** Opening DATA TO USE block **

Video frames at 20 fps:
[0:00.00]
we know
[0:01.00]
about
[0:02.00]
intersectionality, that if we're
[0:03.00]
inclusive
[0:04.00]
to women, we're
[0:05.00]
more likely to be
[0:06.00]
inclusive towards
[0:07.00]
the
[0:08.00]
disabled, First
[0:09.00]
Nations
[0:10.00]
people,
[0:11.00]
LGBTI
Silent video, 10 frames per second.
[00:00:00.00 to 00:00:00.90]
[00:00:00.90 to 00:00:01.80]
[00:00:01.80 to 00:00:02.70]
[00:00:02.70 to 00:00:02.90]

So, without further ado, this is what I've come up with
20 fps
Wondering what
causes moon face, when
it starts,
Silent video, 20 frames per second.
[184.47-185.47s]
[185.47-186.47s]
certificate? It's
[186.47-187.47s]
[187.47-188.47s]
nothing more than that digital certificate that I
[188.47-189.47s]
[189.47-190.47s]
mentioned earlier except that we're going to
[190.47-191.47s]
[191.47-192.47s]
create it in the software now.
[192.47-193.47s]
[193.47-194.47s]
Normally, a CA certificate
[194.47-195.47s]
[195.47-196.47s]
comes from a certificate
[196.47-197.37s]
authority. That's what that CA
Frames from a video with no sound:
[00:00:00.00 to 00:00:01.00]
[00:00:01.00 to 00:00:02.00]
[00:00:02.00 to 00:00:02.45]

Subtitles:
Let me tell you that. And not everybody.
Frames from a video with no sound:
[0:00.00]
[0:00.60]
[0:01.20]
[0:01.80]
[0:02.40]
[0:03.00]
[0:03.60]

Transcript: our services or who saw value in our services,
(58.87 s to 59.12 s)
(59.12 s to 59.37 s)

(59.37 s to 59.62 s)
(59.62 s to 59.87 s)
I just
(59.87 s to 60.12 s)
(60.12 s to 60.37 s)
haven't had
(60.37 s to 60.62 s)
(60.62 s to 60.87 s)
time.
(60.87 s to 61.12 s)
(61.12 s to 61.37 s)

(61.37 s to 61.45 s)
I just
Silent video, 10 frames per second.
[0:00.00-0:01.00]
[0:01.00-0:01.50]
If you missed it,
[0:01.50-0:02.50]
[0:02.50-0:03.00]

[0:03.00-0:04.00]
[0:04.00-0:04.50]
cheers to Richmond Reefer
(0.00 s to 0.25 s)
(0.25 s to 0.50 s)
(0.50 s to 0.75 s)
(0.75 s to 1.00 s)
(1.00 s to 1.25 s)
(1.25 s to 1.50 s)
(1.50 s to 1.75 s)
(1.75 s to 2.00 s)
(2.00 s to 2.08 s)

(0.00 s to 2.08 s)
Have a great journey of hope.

** Closing DATA TO USE block **

* [TASK GOAL]
Exactly the lines from the one containing "(0.25 s to 0.50 s)" through the final line of the records must appear in your reply, and no others.

* [RESPONSE BOX]
(0.25 s to 0.50 s)
(0.50 s to 0.75 s)
(0.75 s to 1.00 s)
(1.00 s to 1.25 s)
(1.25 s to 1.50 s)
(1.50 s to 1.75 s)
(1.75 s to 2.00 s)
(2.00 s to 2.08 s)

(0.00 s to 2.08 s)
Have a great journey of hope.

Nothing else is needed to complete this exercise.